* _Given information_
::::::::::

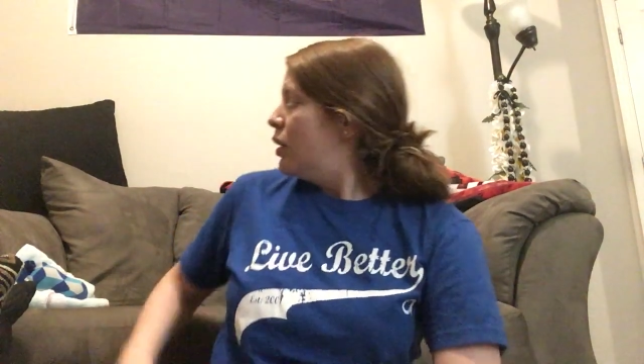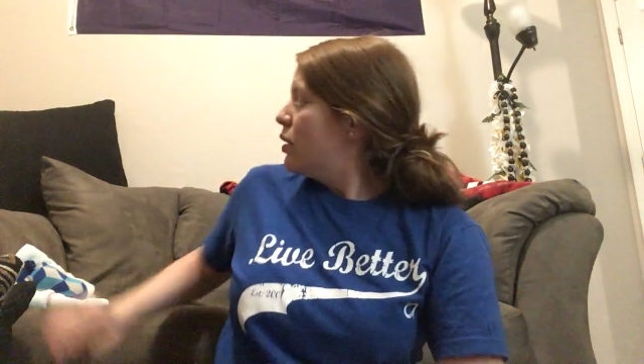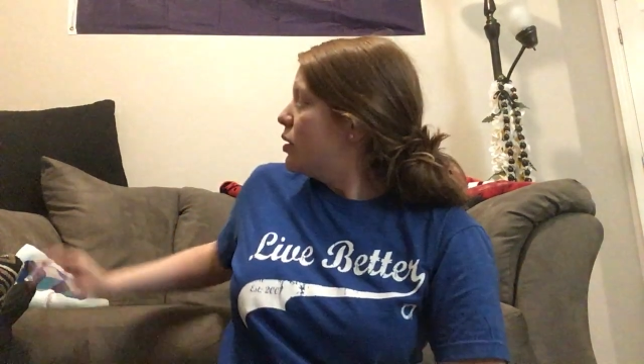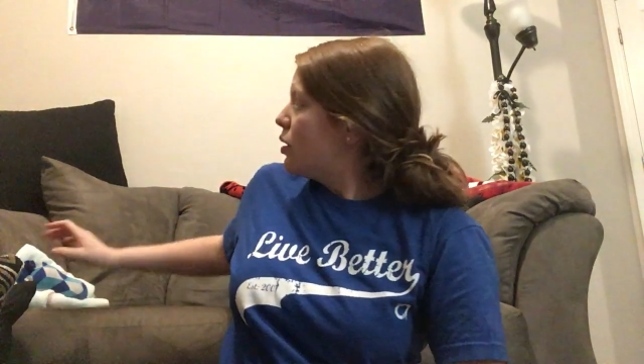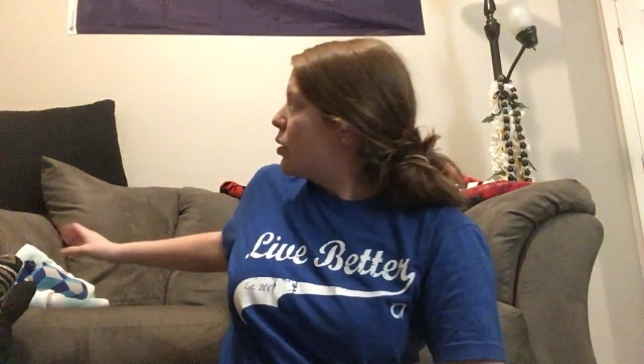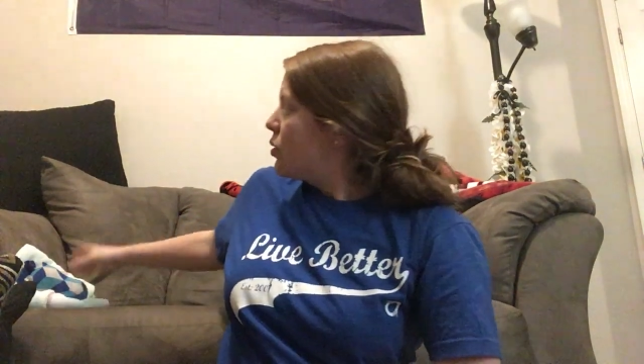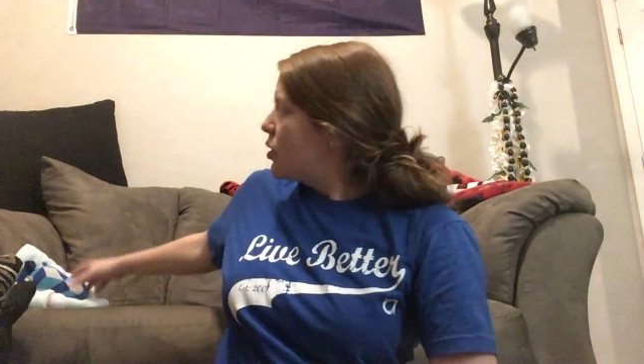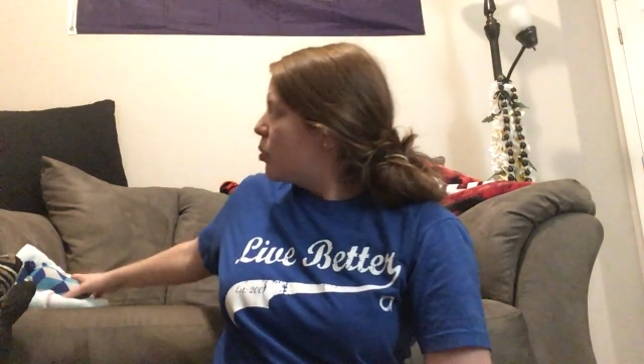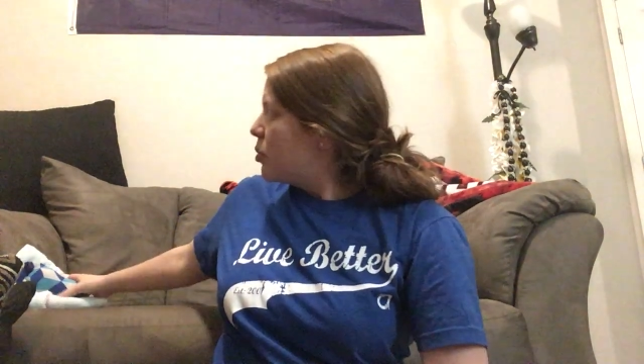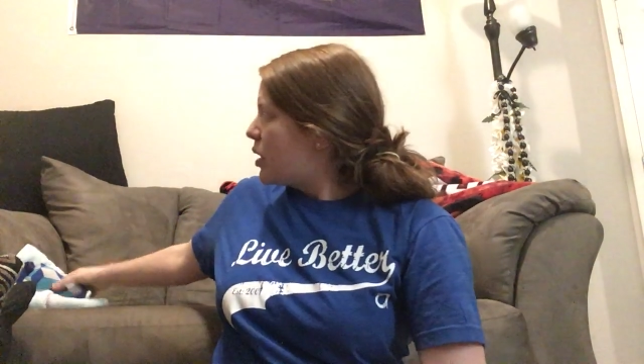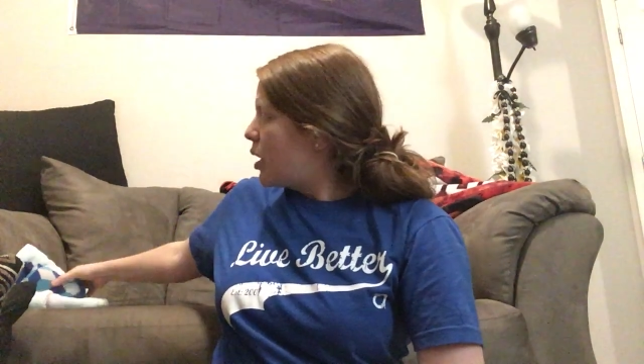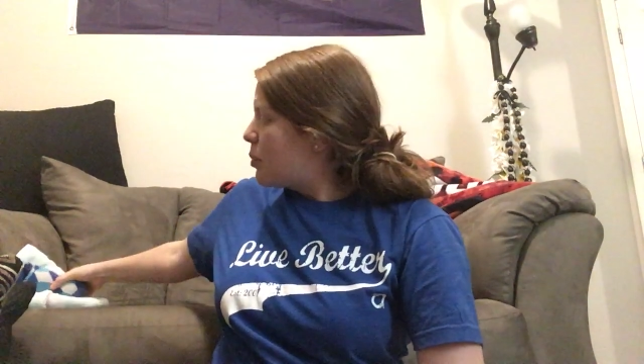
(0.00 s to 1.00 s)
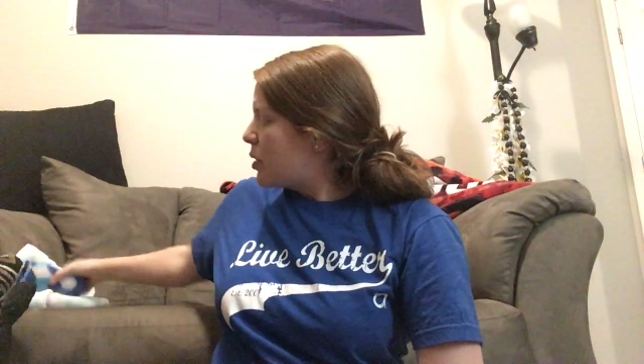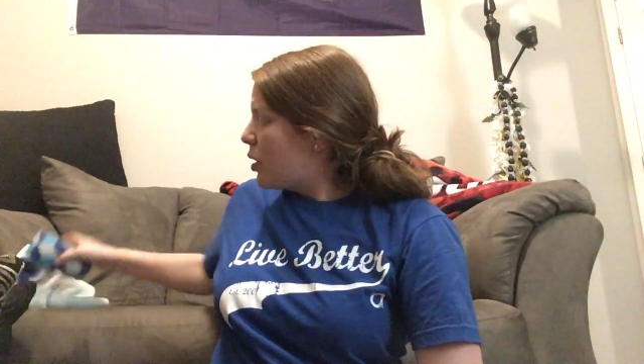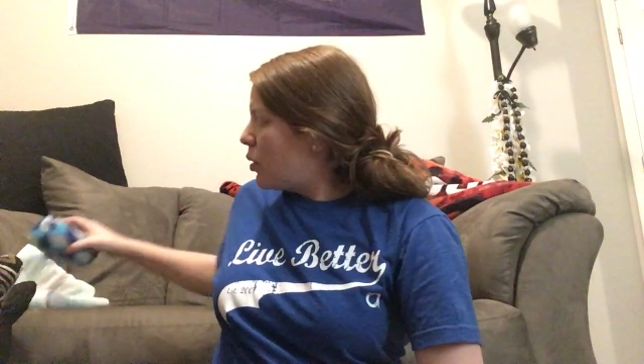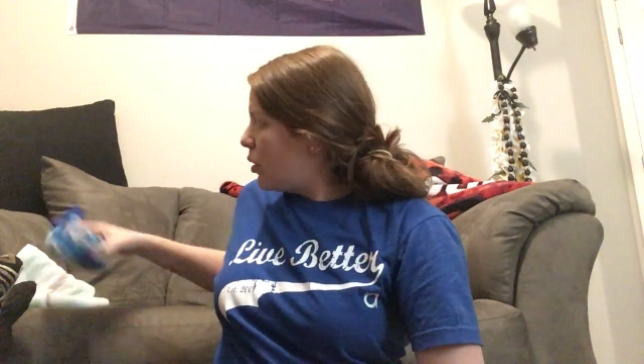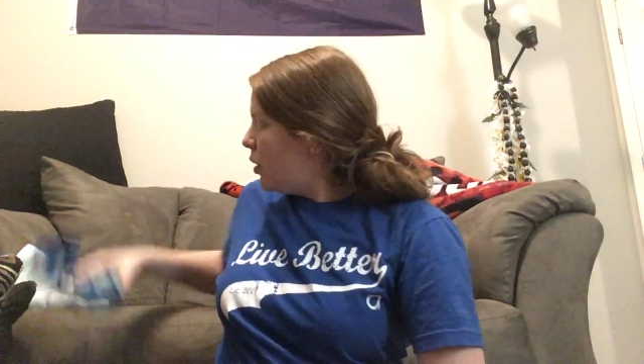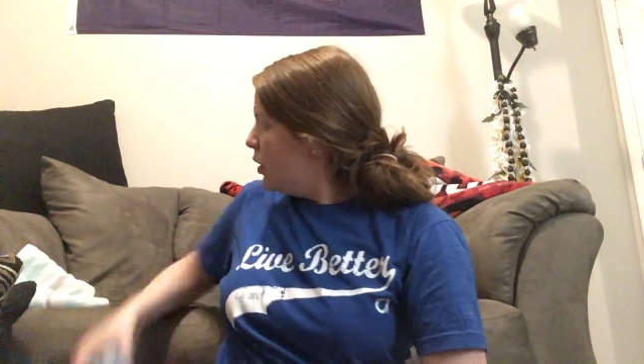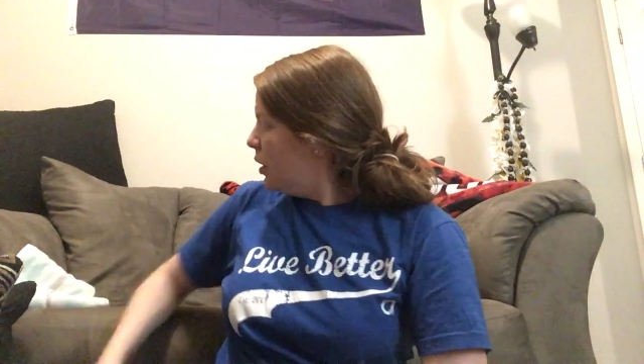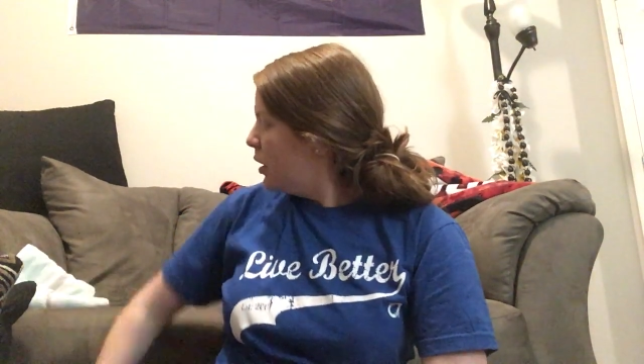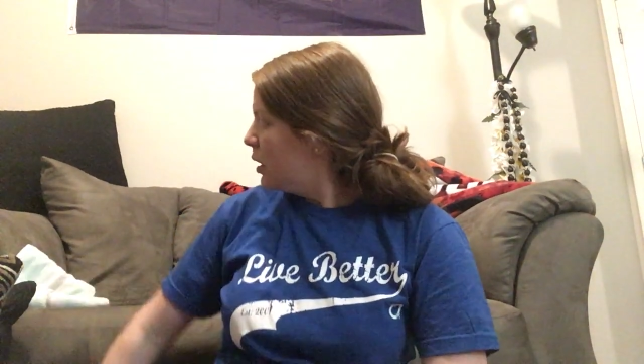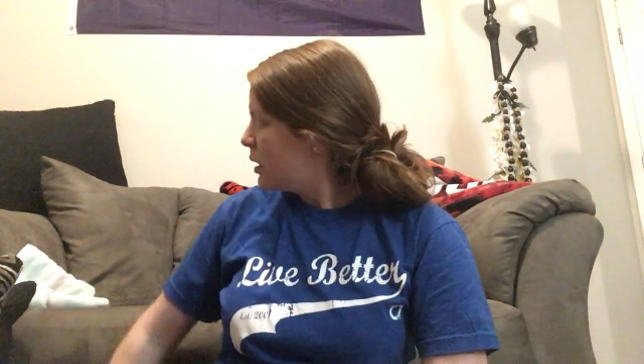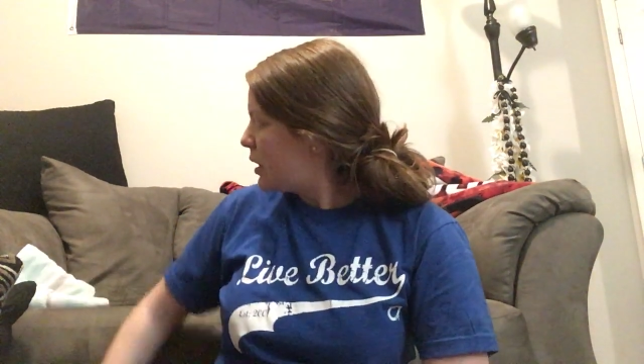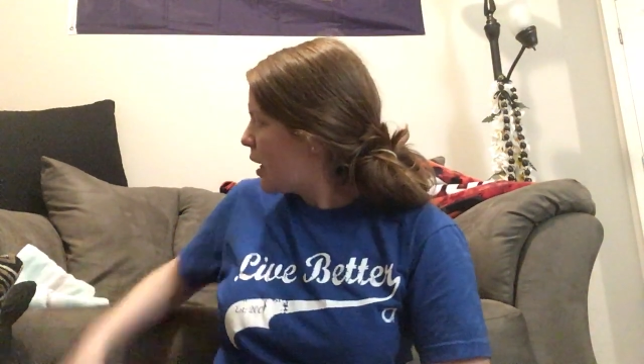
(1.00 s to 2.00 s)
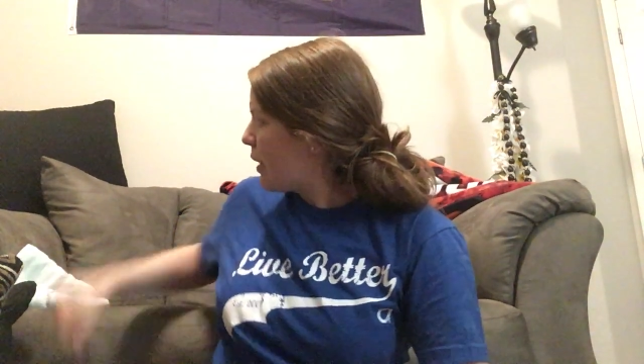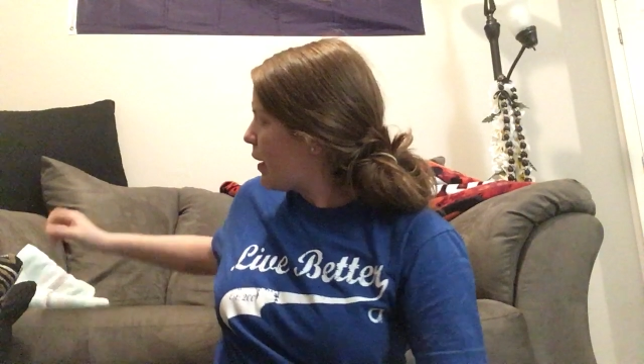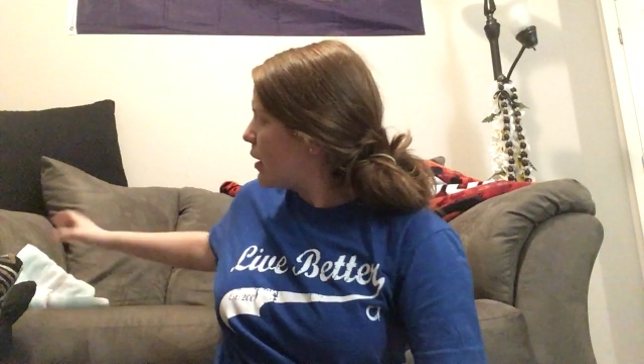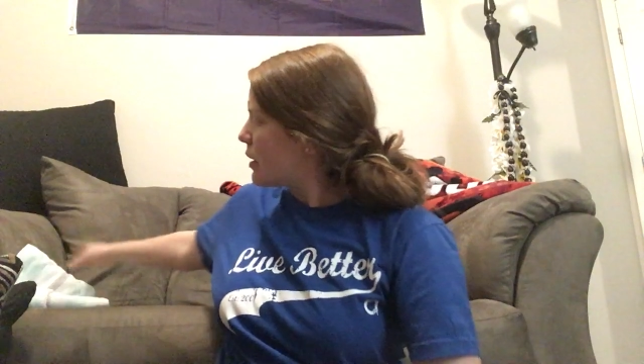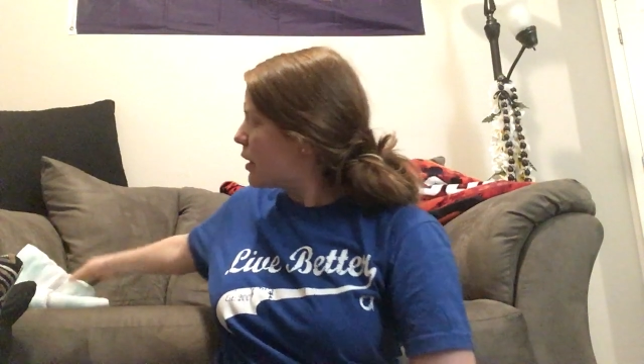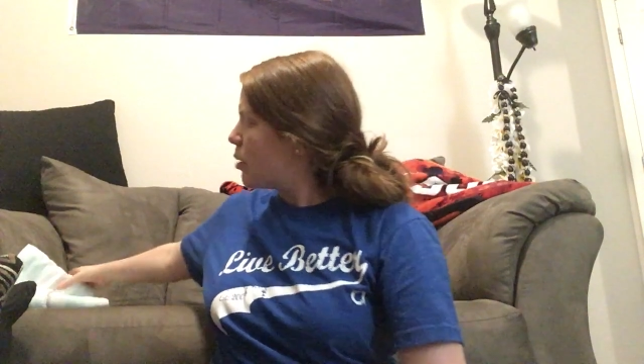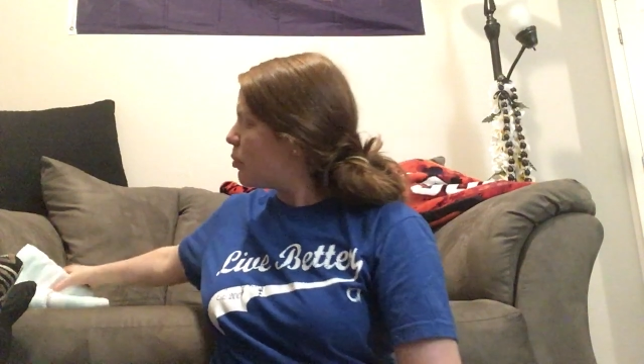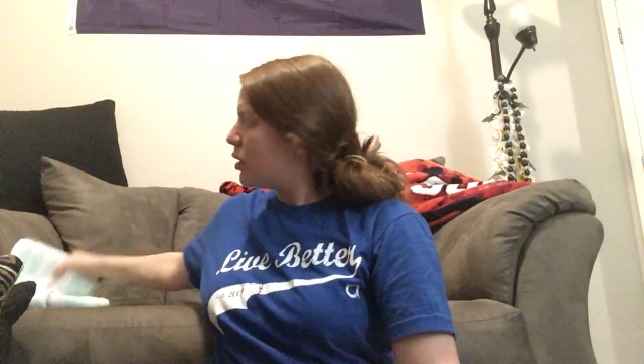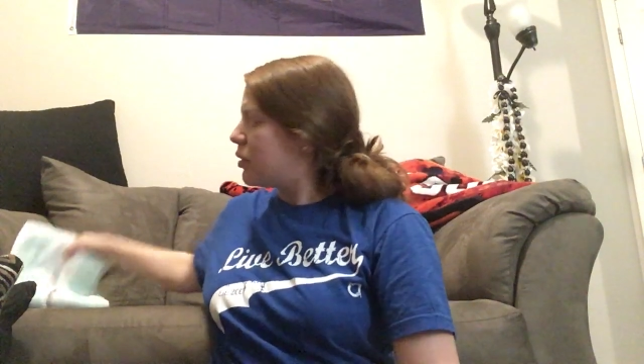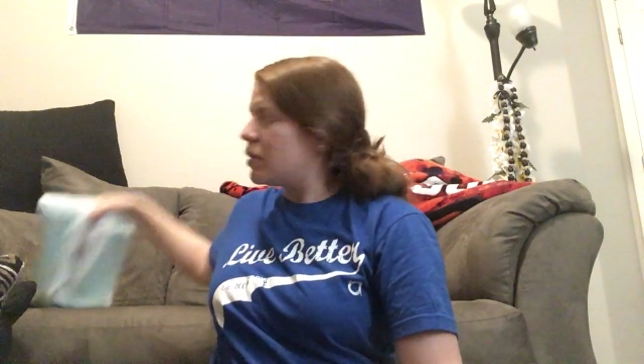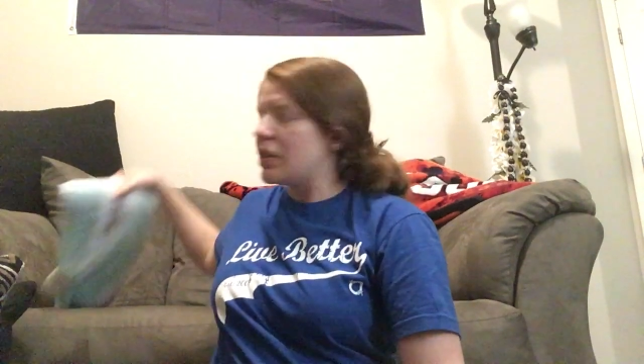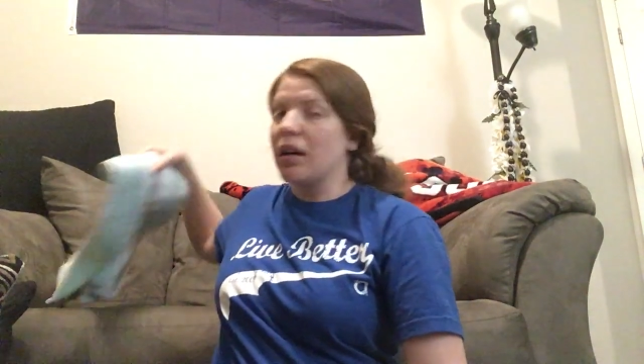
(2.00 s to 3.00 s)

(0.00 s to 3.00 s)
So sometimes I'll take that same little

::::::::::

* _What is needed_
The material above must be set down word for word, with no picture carried over.

* _Answer to this problem_
(0.00 s to 1.00 s)
(1.00 s to 2.00 s)
(2.00 s to 3.00 s)

(0.00 s to 3.00 s)
So sometimes I'll take that same little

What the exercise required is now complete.